The city was able to purchase a building that currently houses PJ's Daycare for $735,000. It also purchased land adjacent to it for an additional $30,000.

It will cost $30,000 more to prep the land for pavement and $25,000 to lay asphalt, plus a projected $38,700 for interior adjustments, for a total of roughly $860,000, or $112 per square foot.

The building, which is less than 2 years old, exceeds the expectations the city had for space when it looked into building a new City Hall, Barrett said.

"The biggest problem in planning and building that people have is they never build for the future," said Denny Sansom, a member of the Municipal Building Commission. "They built a sewer plant here and, by the time they had it built, it was too small. It happens all the time; you never look ahead. If he's got a building down there now that we can put people in and still have room to expand, that could last 20, 30, 40 or 50 years."
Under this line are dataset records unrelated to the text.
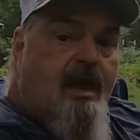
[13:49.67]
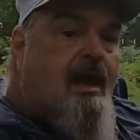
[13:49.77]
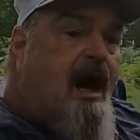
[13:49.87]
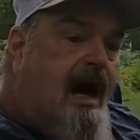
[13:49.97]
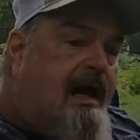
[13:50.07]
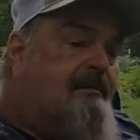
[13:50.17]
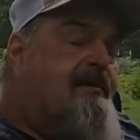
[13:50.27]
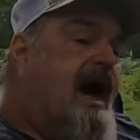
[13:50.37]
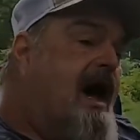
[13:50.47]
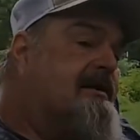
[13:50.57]
yeah. I am
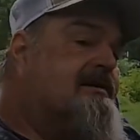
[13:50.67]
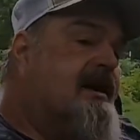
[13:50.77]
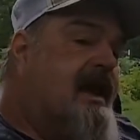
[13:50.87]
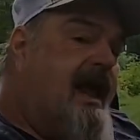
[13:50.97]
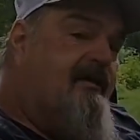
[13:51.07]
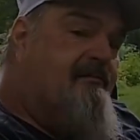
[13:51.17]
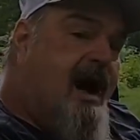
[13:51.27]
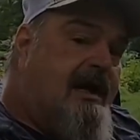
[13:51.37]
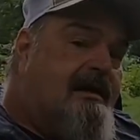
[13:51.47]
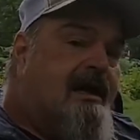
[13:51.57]
not going to have
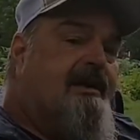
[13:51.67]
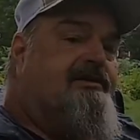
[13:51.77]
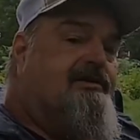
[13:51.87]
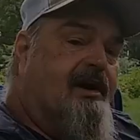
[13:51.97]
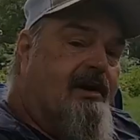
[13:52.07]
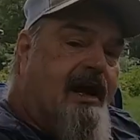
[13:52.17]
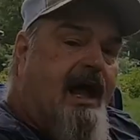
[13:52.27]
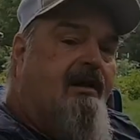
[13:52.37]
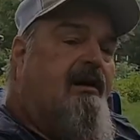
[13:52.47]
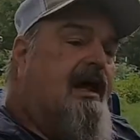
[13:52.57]
my kids turn
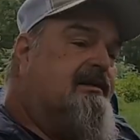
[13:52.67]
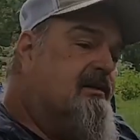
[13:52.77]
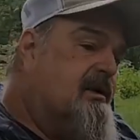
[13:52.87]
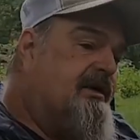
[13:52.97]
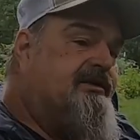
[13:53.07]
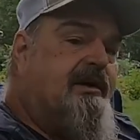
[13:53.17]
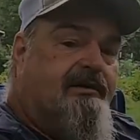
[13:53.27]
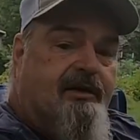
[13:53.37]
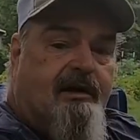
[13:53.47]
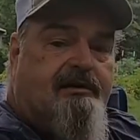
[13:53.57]
out like the rest of
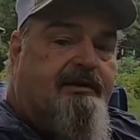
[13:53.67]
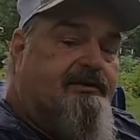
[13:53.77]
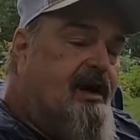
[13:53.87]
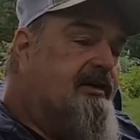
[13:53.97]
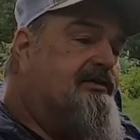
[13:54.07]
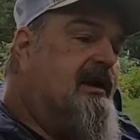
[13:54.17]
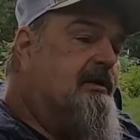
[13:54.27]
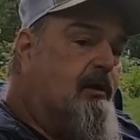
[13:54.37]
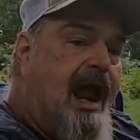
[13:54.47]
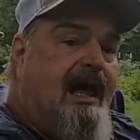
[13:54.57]
these little
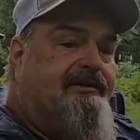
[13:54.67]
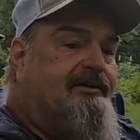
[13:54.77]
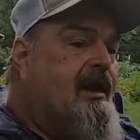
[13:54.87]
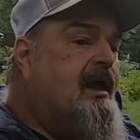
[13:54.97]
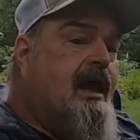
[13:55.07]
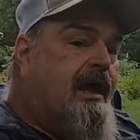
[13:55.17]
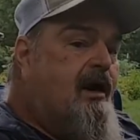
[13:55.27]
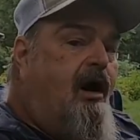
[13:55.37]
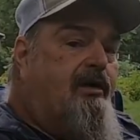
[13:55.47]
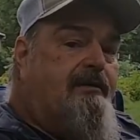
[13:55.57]
disgusting rats. And
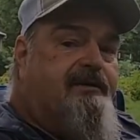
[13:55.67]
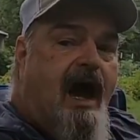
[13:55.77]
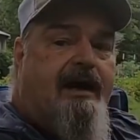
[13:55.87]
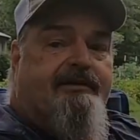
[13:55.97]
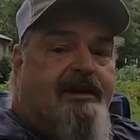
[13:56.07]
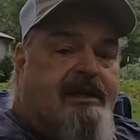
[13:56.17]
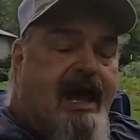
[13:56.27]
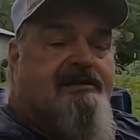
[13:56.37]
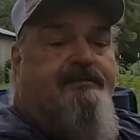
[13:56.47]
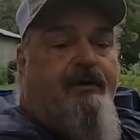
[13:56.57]
all they've got is a
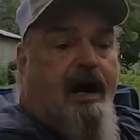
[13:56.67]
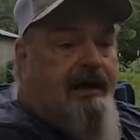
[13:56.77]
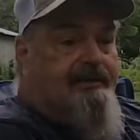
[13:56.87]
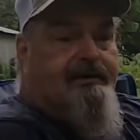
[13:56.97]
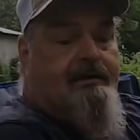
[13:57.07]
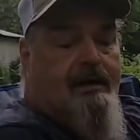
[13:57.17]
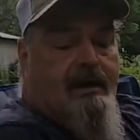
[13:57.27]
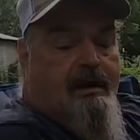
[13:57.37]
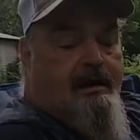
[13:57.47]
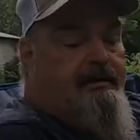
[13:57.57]
catchphrase.
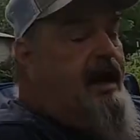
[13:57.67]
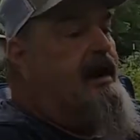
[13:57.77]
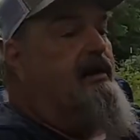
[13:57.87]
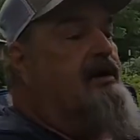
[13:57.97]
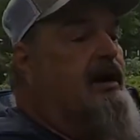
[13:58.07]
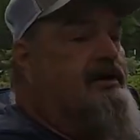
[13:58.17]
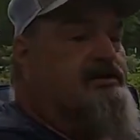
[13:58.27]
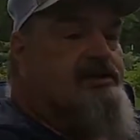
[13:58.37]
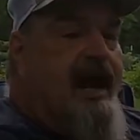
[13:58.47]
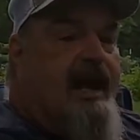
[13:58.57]
Yep, yep. They don't
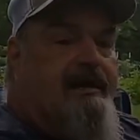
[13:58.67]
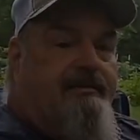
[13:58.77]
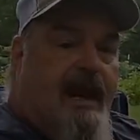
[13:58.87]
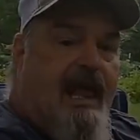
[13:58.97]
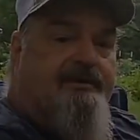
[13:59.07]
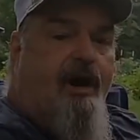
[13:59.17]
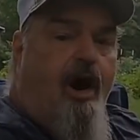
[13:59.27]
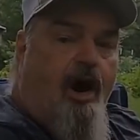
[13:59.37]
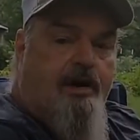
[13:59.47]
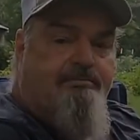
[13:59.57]
understand if it has a
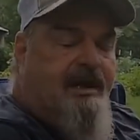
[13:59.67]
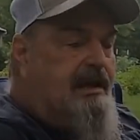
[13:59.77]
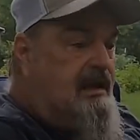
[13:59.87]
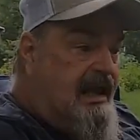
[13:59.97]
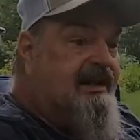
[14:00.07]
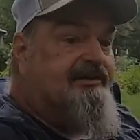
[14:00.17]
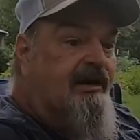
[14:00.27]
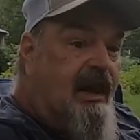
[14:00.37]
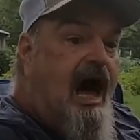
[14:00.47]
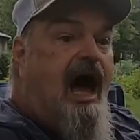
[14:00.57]
heartbeat, it's
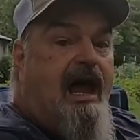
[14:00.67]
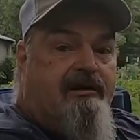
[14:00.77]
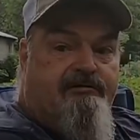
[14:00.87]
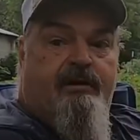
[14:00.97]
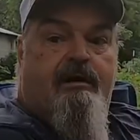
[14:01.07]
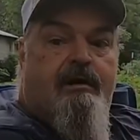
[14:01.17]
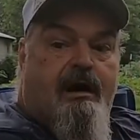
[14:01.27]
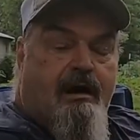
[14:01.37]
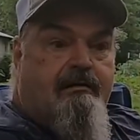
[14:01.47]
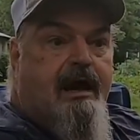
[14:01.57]
alive.
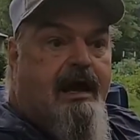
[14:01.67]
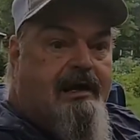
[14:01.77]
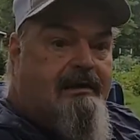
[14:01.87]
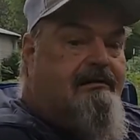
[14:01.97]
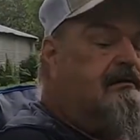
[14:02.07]
All right?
Dale Vance, a planning commission board member and co-owner of Stone Ridge Development, the company that owns PJ's Daycare, originally proposed that the city trade the building for nearly four acres of property adjacent to its power plant, but the city opted to buy the building outright.

It will be able to have the building paid for within five to 20 years, depending on the bank the town chooses to contract with and the rate it pays, Barrett said.

City Councilman Frank Bannister said the decision to keep the property near the sewer plant was to ensure it was put to the best use possible as a potential commercial property. The land is zoned as "C2" commercial property, which means it can be used for nearly any non-industrial purpose, Barrett said.

"They have, in appraisals, what's called 'highest and best use of property.' I think the highest and best use of that particular property is commercial," Bannister said. "It needs to be a building or two buildings or even three that are a good front for Highway 817, because that's our main street."

According to Barrett, the city has been trying for years to build or purchase a new city hall.

The existing building, which is back away from the main road, was built to serve as a water treatment facility in the 1940s and has limited space and structural problems, he said. Barrett wants to put City Hall and the police department in the new building, and convert police headquarters along the Kanawha River into a community center.

"It would take 359 years to make up the $1 million difference in building a new building if we paid $2,800 a year," he said. "We could never make up the money we would save up front on this building."

The next regular meeting of the Winfield City Council will be Oct. 8 at 7 p.m.